**DIRECTIONS**
With the pictures set aside, write out all of the data exactly as it stands.

[RECORDS FOR THE EXERCISE]

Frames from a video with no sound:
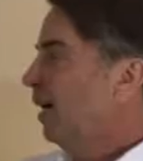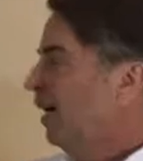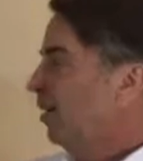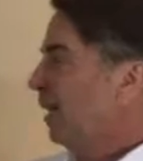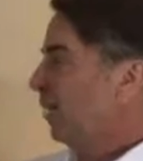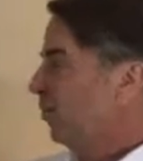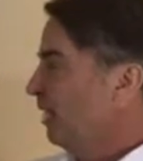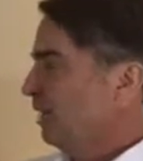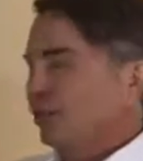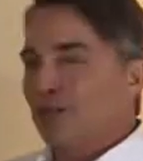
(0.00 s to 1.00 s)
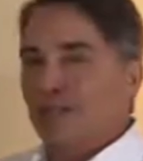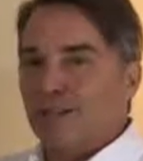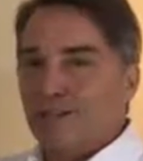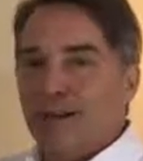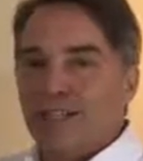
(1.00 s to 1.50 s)
And the reason he took it to the
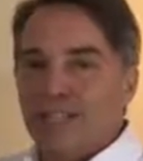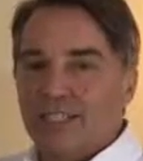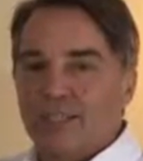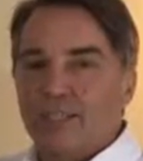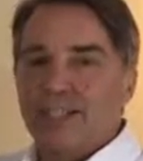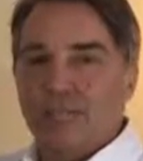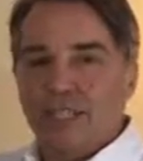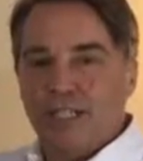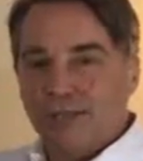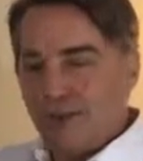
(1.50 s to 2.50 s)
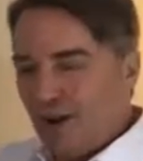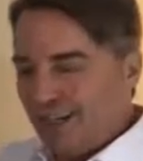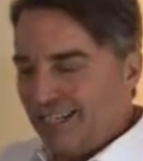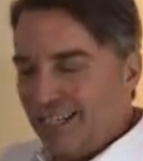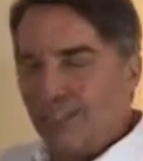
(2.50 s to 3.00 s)
Moroccan desert is because the
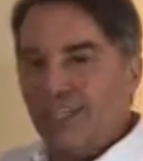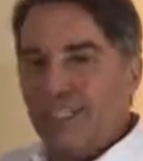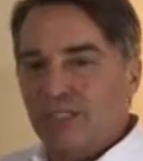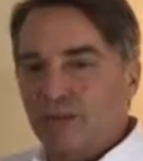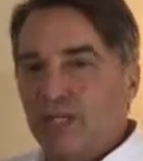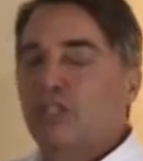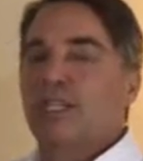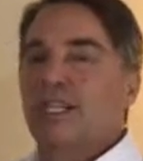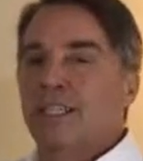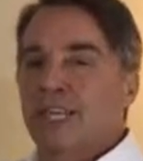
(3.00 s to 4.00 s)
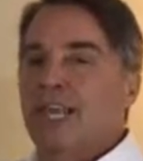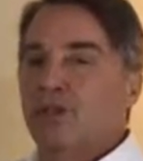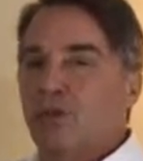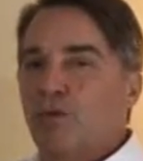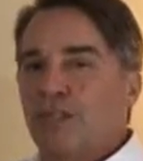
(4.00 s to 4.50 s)
Moroccan desert is rich in the
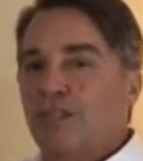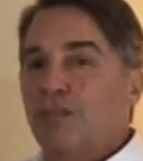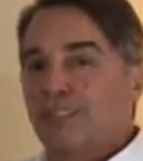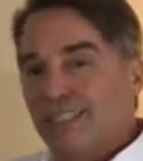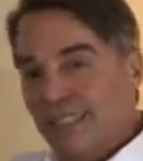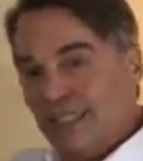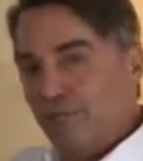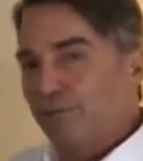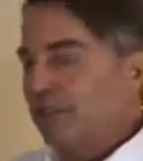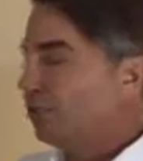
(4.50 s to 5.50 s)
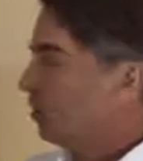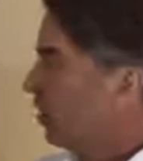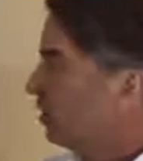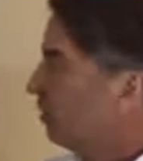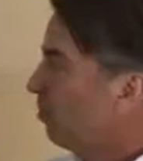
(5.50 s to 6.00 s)
natural resources needed for this
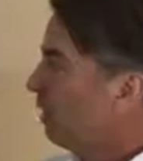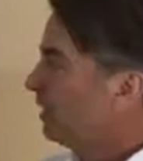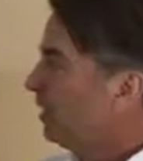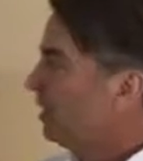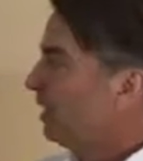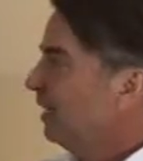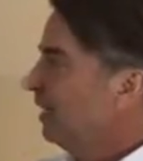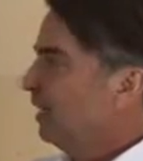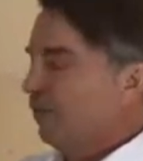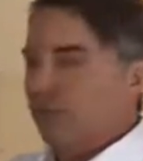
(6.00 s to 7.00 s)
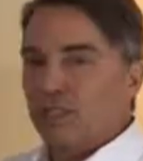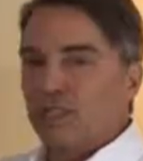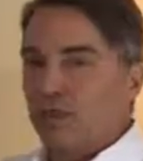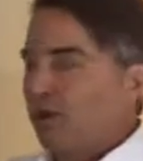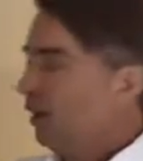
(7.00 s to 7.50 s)
production process. First
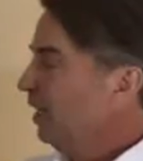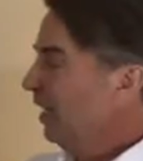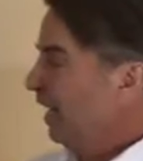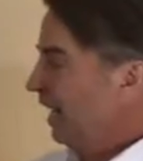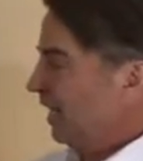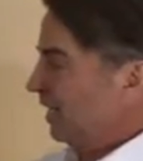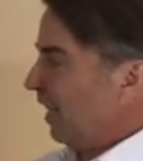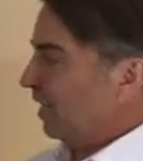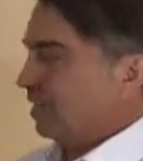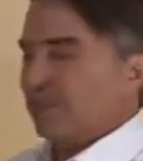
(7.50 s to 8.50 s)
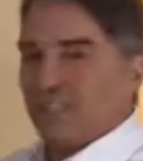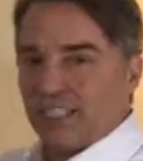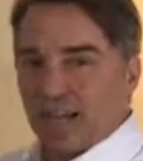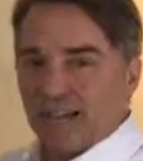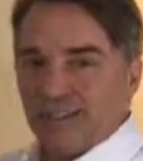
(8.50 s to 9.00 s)
of all, it has lots of
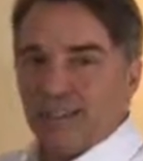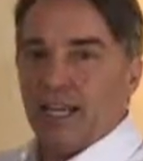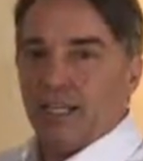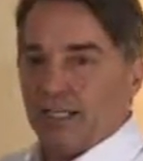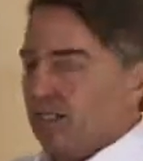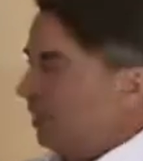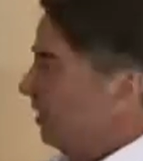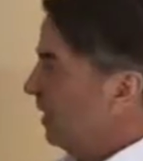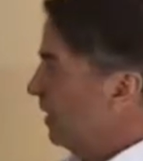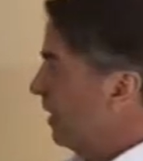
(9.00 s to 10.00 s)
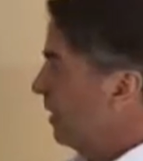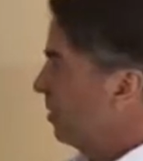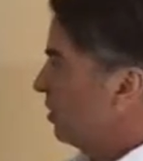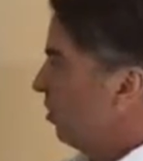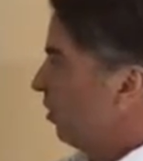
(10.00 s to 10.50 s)
sun, and this thing is
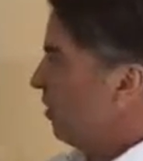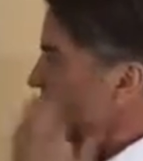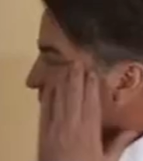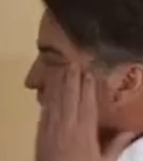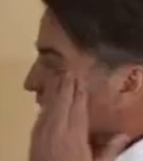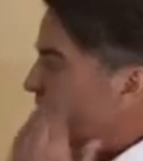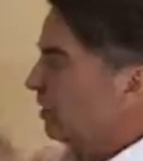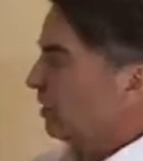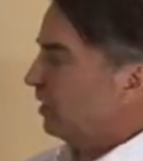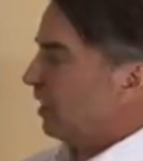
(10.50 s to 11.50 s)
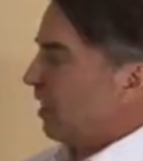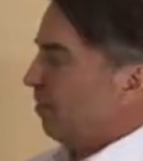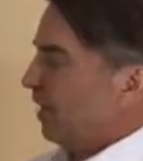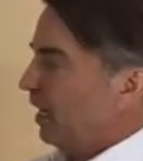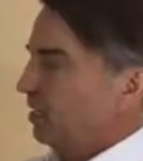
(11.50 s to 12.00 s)
solar powered. It uses a
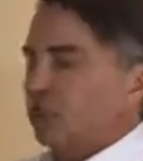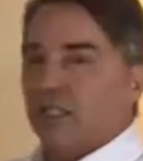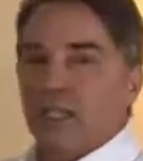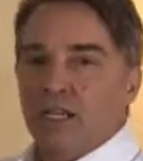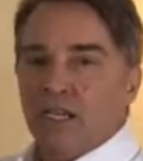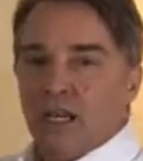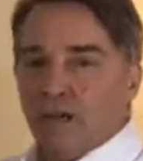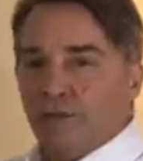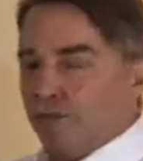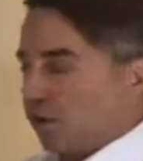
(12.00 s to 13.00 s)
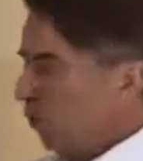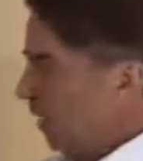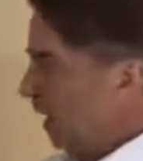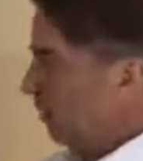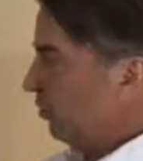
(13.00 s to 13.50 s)
combination of
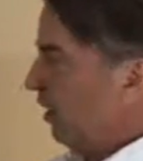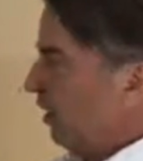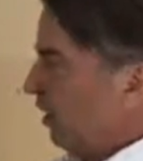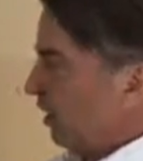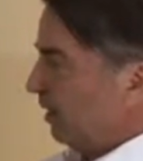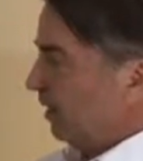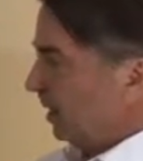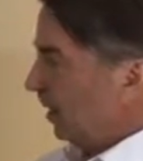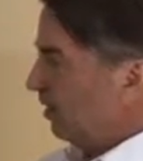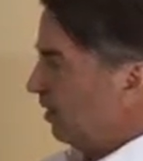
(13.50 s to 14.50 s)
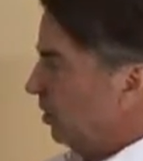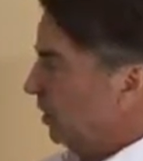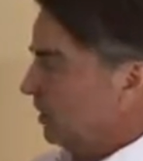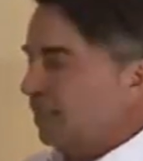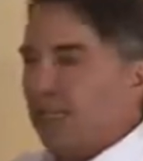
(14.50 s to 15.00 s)
photoelectric cells, as you
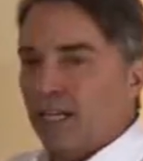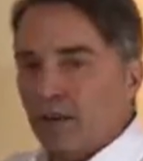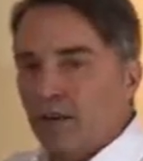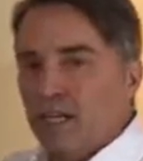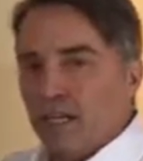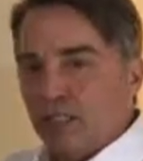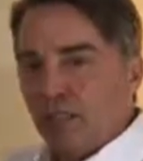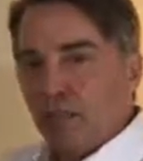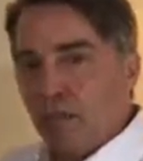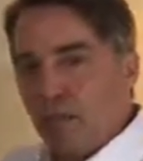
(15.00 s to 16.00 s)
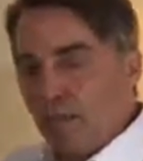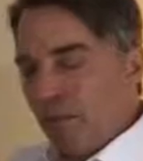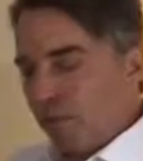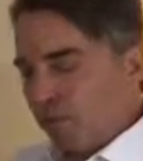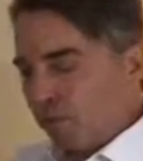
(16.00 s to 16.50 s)
can see here, to
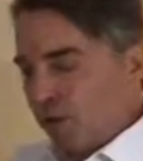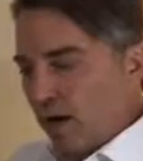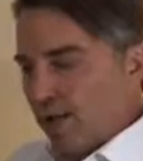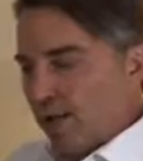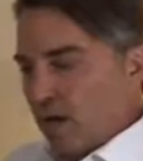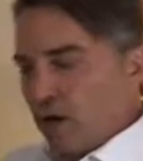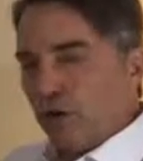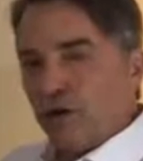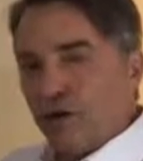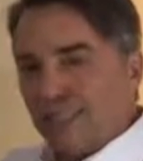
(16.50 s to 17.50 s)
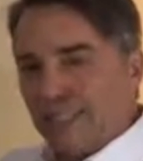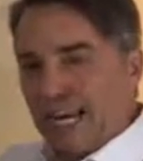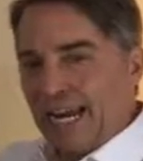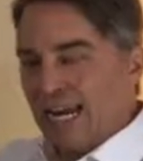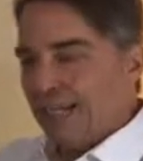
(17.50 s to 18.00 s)
run the motors
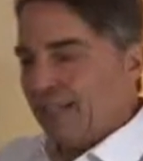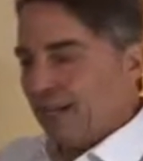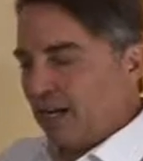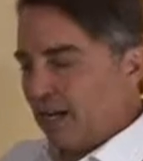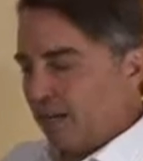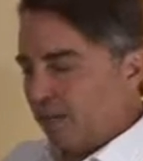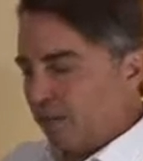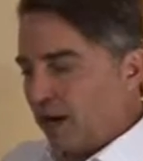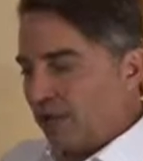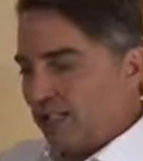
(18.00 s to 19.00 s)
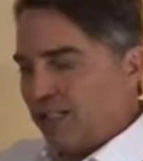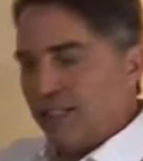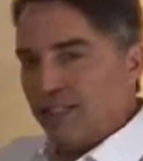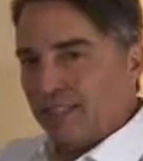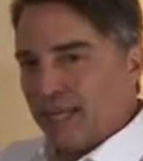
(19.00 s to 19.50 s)
and the
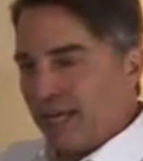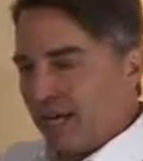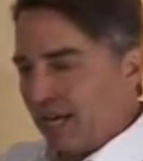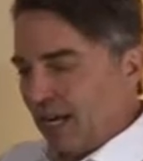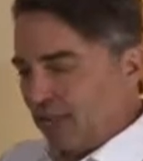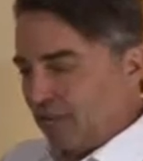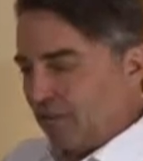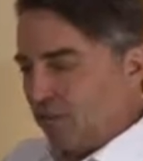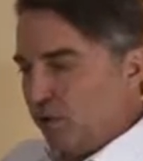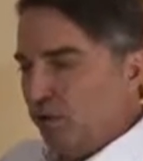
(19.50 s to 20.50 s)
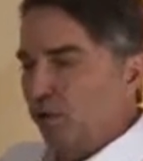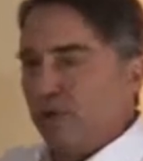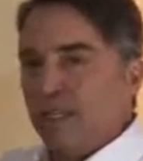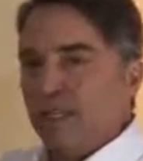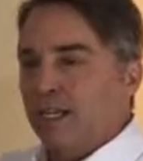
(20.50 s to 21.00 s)
processes that actually move
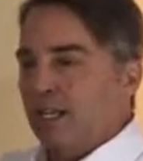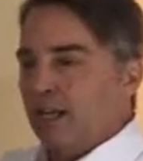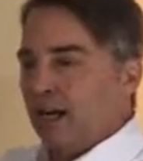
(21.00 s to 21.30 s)
the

[/RECORDS FOR THE EXERCISE]

**RESULT OF THE TASK**
Frames from a video with no sound:
(0.00 s to 1.00 s)
(1.00 s to 1.50 s)
And the reason he took it to the
(1.50 s to 2.50 s)
(2.50 s to 3.00 s)
Moroccan desert is because the
(3.00 s to 4.00 s)
(4.00 s to 4.50 s)
Moroccan desert is rich in the
(4.50 s to 5.50 s)
(5.50 s to 6.00 s)
natural resources needed for this
(6.00 s to 7.00 s)
(7.00 s to 7.50 s)
production process. First
(7.50 s to 8.50 s)
(8.50 s to 9.00 s)
of all, it has lots of
(9.00 s to 10.00 s)
(10.00 s to 10.50 s)
sun, and this thing is
(10.50 s to 11.50 s)
(11.50 s to 12.00 s)
solar powered. It uses a
(12.00 s to 13.00 s)
(13.00 s to 13.50 s)
combination of
(13.50 s to 14.50 s)
(14.50 s to 15.00 s)
photoelectric cells, as you
(15.00 s to 16.00 s)
(16.00 s to 16.50 s)
can see here, to
(16.50 s to 17.50 s)
(17.50 s to 18.00 s)
run the motors
(18.00 s to 19.00 s)
(19.00 s to 19.50 s)
and the
(19.50 s to 20.50 s)
(20.50 s to 21.00 s)
processes that actually move
(21.00 s to 21.30 s)
the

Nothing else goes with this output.